Recorded data:
-----

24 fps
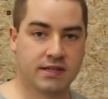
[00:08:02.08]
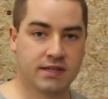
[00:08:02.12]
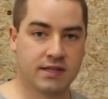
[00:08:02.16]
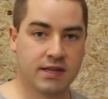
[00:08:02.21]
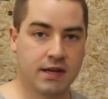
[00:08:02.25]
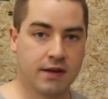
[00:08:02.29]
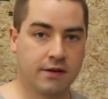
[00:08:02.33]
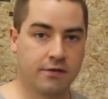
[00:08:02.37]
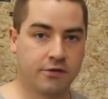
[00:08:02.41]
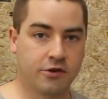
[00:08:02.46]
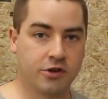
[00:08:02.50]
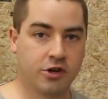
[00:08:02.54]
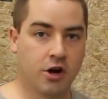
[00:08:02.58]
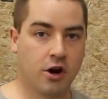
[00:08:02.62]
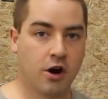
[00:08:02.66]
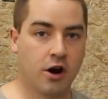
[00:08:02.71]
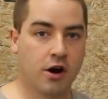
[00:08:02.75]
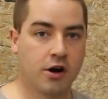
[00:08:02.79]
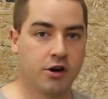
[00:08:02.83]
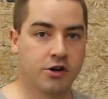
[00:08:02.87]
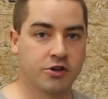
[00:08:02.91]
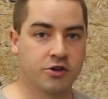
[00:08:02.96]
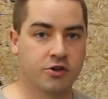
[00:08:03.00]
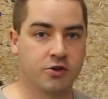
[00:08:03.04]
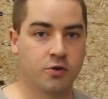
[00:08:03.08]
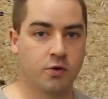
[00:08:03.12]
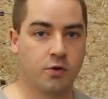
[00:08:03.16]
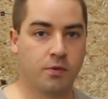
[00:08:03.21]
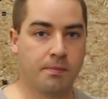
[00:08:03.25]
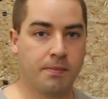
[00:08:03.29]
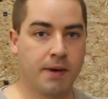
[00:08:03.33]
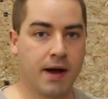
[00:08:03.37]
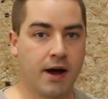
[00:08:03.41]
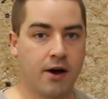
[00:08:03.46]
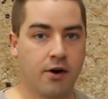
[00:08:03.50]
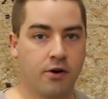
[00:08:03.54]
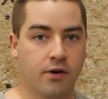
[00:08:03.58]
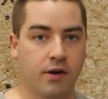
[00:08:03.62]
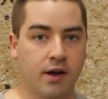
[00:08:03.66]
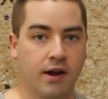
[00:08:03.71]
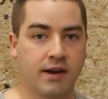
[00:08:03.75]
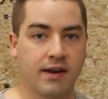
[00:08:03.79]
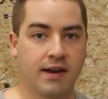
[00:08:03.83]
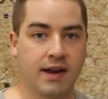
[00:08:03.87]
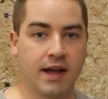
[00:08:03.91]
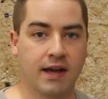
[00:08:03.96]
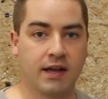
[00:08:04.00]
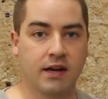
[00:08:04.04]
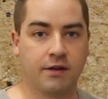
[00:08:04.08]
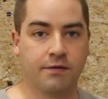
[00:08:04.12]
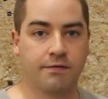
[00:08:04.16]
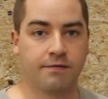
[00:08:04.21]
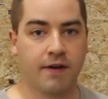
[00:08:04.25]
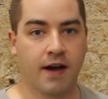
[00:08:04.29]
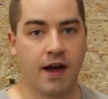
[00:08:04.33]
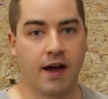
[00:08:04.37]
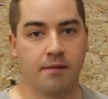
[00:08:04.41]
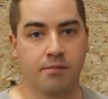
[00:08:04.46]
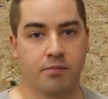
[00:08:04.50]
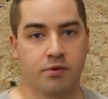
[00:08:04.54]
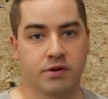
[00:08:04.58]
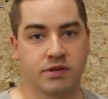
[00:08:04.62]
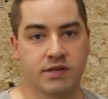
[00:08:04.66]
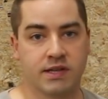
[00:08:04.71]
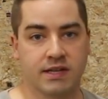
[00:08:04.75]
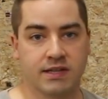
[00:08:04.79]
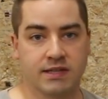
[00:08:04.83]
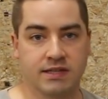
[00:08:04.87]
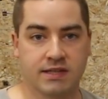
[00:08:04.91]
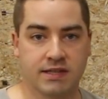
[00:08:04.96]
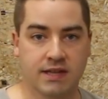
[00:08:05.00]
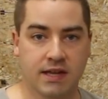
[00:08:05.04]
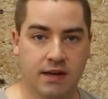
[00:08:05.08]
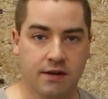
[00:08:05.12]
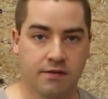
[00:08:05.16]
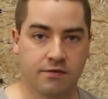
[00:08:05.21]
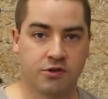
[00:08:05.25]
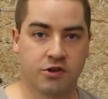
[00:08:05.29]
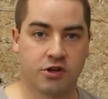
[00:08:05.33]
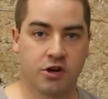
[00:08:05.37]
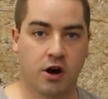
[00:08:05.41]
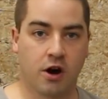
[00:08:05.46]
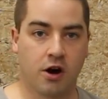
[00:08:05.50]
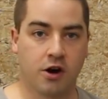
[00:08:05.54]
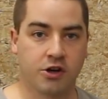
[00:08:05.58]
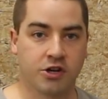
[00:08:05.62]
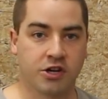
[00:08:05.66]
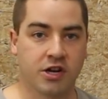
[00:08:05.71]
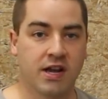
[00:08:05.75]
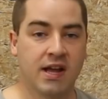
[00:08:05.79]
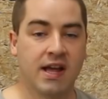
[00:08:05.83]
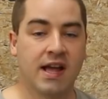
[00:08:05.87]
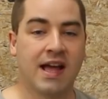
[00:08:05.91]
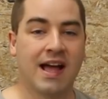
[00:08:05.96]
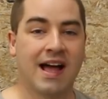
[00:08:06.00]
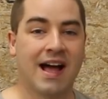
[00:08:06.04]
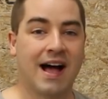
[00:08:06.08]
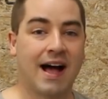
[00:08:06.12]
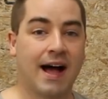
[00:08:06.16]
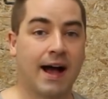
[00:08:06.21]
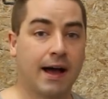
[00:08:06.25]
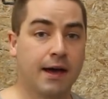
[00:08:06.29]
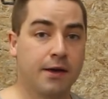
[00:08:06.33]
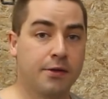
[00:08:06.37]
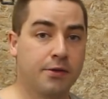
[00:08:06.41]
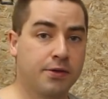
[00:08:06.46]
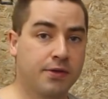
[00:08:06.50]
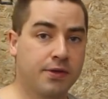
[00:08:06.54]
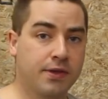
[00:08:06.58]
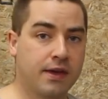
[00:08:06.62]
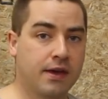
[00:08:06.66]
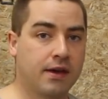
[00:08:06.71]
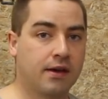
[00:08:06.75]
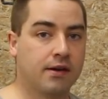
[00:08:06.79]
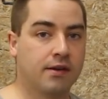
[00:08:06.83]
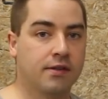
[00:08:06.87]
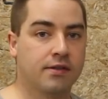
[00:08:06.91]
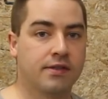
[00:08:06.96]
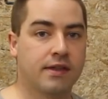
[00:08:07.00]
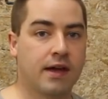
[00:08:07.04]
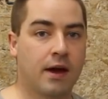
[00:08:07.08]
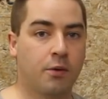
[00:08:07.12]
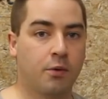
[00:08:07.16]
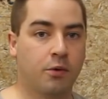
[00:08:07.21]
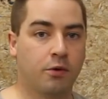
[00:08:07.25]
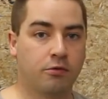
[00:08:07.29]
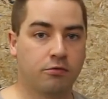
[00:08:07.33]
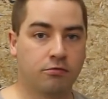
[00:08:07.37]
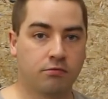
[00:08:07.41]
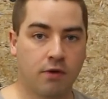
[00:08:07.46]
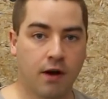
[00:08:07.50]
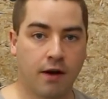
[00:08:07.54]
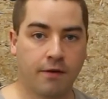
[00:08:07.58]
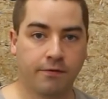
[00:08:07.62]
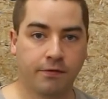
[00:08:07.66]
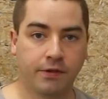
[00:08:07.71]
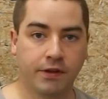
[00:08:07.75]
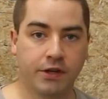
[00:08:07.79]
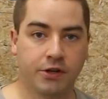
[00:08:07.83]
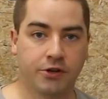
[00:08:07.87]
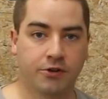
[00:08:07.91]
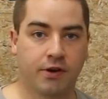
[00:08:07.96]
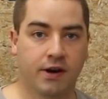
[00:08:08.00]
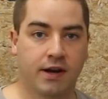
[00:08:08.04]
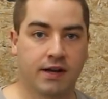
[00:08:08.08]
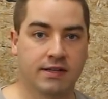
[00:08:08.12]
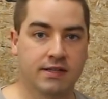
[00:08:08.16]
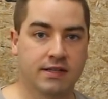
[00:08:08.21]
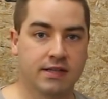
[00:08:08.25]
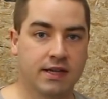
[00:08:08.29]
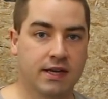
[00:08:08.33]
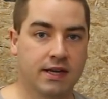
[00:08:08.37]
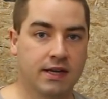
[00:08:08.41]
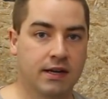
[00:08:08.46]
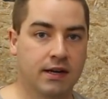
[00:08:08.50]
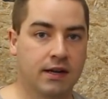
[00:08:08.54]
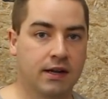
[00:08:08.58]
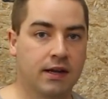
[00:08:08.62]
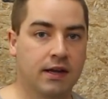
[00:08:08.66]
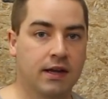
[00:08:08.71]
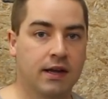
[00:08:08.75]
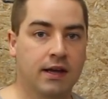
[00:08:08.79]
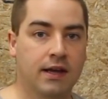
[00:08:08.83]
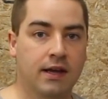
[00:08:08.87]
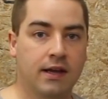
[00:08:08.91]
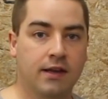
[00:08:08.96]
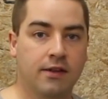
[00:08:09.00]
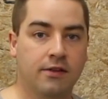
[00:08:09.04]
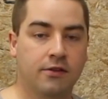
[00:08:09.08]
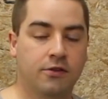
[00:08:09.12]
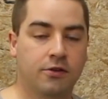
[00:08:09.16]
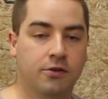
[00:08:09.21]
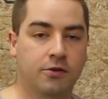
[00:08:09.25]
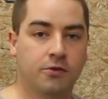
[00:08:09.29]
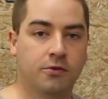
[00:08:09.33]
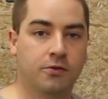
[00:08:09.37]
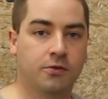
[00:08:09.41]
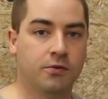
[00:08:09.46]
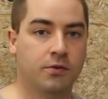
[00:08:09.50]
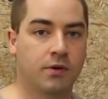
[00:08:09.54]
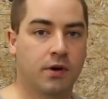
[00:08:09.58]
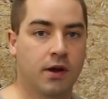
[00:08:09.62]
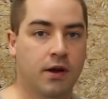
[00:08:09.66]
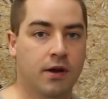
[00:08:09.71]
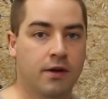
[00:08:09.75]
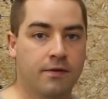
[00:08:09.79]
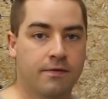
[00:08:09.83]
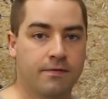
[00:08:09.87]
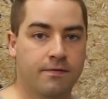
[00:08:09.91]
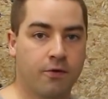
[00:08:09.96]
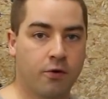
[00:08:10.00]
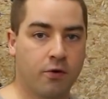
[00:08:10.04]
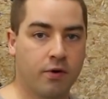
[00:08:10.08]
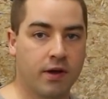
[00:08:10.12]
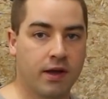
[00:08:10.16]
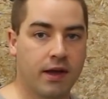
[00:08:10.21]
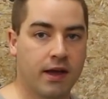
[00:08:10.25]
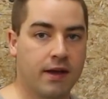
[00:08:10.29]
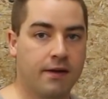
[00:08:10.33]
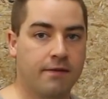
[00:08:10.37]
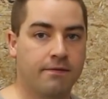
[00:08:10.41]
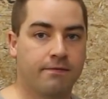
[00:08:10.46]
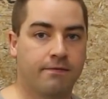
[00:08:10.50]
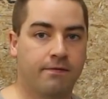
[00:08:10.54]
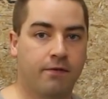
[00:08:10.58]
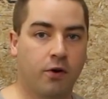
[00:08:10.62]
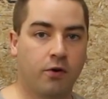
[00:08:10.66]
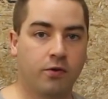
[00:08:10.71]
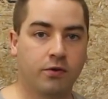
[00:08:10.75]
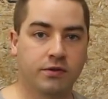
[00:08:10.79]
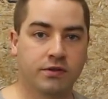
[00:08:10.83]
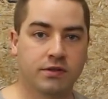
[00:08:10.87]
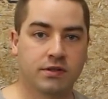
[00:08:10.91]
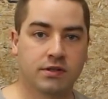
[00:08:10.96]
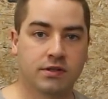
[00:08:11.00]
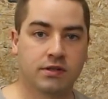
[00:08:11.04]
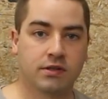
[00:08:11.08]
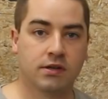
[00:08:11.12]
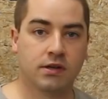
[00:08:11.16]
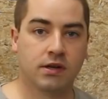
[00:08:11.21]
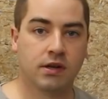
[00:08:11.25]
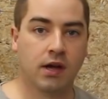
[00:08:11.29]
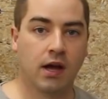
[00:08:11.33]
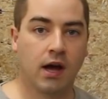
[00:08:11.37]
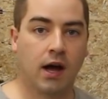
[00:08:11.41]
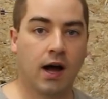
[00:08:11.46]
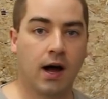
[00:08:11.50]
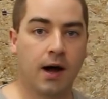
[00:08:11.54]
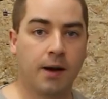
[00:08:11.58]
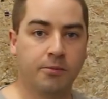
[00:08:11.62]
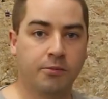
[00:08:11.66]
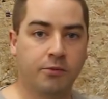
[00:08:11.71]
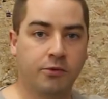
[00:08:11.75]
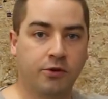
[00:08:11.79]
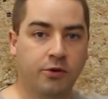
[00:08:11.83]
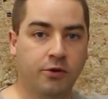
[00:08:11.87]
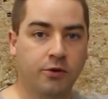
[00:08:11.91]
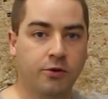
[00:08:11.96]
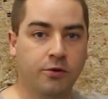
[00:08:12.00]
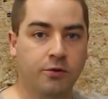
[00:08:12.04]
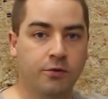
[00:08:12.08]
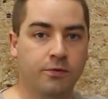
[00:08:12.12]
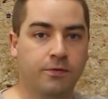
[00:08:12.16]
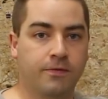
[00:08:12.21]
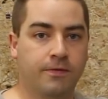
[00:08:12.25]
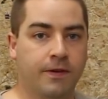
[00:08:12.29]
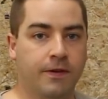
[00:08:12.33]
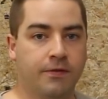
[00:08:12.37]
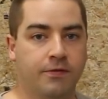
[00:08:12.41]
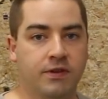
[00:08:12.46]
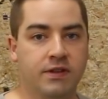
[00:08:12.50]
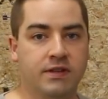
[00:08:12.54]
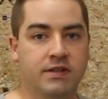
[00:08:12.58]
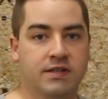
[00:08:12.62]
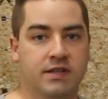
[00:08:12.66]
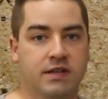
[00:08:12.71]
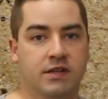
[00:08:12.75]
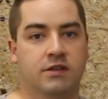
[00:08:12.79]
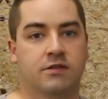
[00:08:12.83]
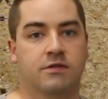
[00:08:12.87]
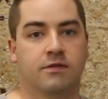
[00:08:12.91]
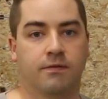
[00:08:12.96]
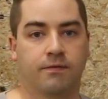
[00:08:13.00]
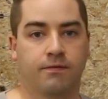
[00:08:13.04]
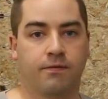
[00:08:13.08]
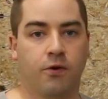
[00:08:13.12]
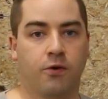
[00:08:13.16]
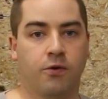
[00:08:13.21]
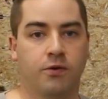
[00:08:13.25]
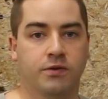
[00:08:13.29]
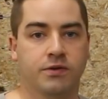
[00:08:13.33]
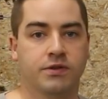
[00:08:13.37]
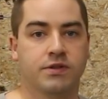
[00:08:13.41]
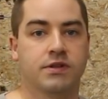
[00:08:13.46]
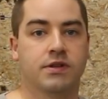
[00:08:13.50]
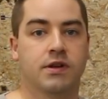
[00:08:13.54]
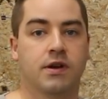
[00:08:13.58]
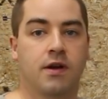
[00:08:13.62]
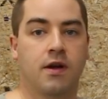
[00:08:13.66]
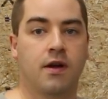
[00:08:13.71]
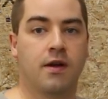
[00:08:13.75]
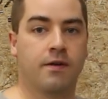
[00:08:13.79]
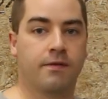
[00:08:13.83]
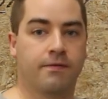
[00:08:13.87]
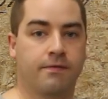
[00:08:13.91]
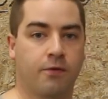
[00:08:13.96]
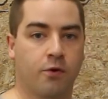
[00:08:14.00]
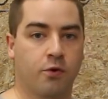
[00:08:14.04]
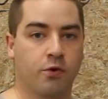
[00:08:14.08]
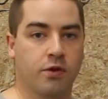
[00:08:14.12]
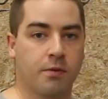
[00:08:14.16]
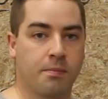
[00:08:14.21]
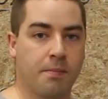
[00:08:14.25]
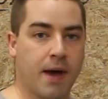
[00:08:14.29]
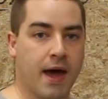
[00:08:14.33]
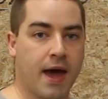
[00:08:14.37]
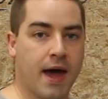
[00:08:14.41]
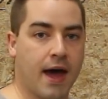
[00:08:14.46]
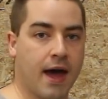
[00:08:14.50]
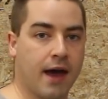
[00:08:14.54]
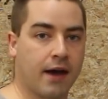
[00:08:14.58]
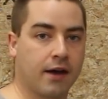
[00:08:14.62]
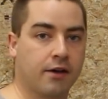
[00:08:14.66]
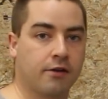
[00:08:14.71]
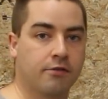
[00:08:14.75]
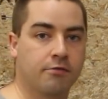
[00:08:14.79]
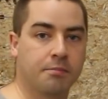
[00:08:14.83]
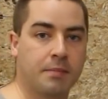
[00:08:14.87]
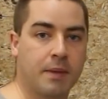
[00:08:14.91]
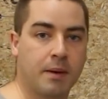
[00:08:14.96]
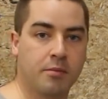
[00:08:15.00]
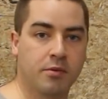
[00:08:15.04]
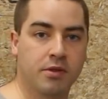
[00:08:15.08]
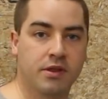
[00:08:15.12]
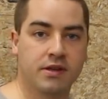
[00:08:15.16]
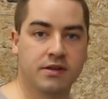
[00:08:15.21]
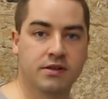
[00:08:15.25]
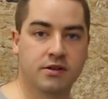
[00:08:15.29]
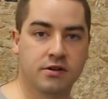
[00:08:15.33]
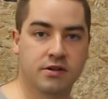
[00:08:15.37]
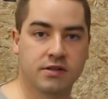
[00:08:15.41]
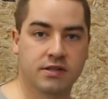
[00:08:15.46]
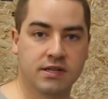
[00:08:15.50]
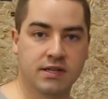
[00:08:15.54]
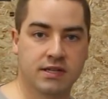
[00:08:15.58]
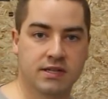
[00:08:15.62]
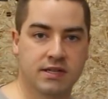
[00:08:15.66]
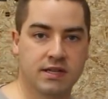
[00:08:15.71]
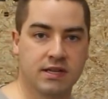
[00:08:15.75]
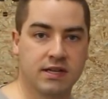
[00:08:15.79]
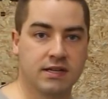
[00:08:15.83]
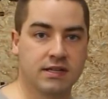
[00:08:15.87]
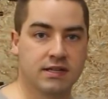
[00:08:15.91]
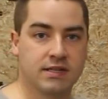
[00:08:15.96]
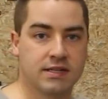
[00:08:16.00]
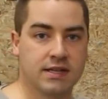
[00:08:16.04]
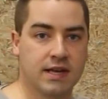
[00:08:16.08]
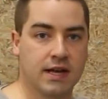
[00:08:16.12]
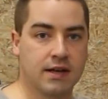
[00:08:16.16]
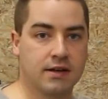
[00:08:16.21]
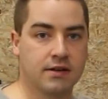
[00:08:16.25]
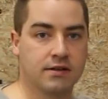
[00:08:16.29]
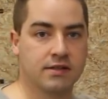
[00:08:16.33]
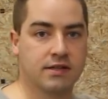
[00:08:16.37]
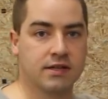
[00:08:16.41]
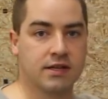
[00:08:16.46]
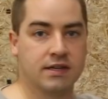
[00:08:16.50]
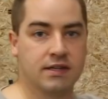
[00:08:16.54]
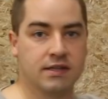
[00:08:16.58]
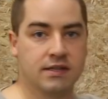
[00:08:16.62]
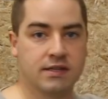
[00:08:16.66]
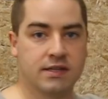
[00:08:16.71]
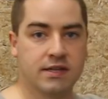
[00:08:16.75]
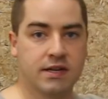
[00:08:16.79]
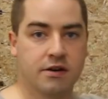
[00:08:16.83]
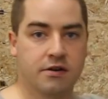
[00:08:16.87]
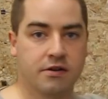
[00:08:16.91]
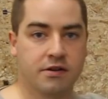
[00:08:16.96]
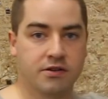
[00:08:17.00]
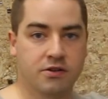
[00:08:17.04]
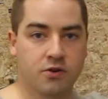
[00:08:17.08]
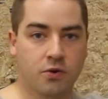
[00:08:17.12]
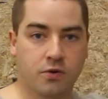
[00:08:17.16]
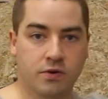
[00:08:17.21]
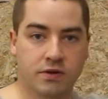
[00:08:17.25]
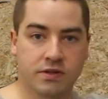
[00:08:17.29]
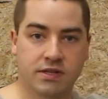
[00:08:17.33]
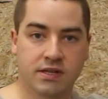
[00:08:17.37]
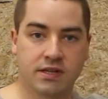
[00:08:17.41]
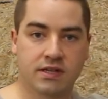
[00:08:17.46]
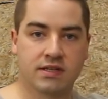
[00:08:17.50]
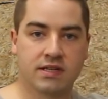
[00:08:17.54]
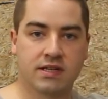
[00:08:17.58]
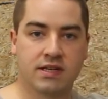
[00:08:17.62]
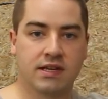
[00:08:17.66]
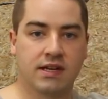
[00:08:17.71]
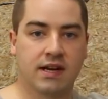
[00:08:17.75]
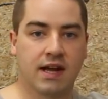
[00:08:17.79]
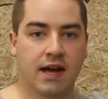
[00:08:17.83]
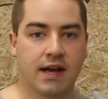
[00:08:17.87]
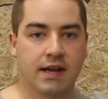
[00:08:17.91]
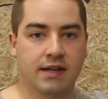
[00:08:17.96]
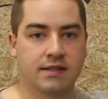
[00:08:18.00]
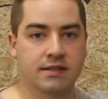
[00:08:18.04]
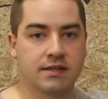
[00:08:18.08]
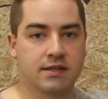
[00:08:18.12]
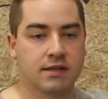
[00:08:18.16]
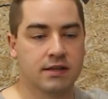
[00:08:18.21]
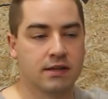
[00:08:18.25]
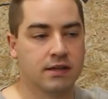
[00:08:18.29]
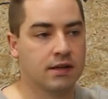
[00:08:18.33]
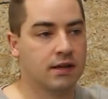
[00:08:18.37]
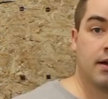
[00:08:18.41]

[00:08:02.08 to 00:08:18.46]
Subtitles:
state of charge to about a 95% state of charge. I think that will roughly translate into 48 volts up to 56 volts for the pack. Remember, these are 16 cells in series, or 16S.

-----

_Task prompt_
Above are the records; restate exactly the lines from the one containing "[00:08:11.79]" through the one containing "[00:08:12.87]", keeping pictures out.

_Answer section_
[00:08:11.79]
[00:08:11.83]
[00:08:11.87]
[00:08:11.91]
[00:08:11.96]
[00:08:12.00]
[00:08:12.04]
[00:08:12.08]
[00:08:12.12]
[00:08:12.16]
[00:08:12.21]
[00:08:12.25]
[00:08:12.29]
[00:08:12.33]
[00:08:12.37]
[00:08:12.41]
[00:08:12.46]
[00:08:12.50]
[00:08:12.54]
[00:08:12.58]
[00:08:12.62]
[00:08:12.66]
[00:08:12.71]
[00:08:12.75]
[00:08:12.79]
[00:08:12.83]
[00:08:12.87]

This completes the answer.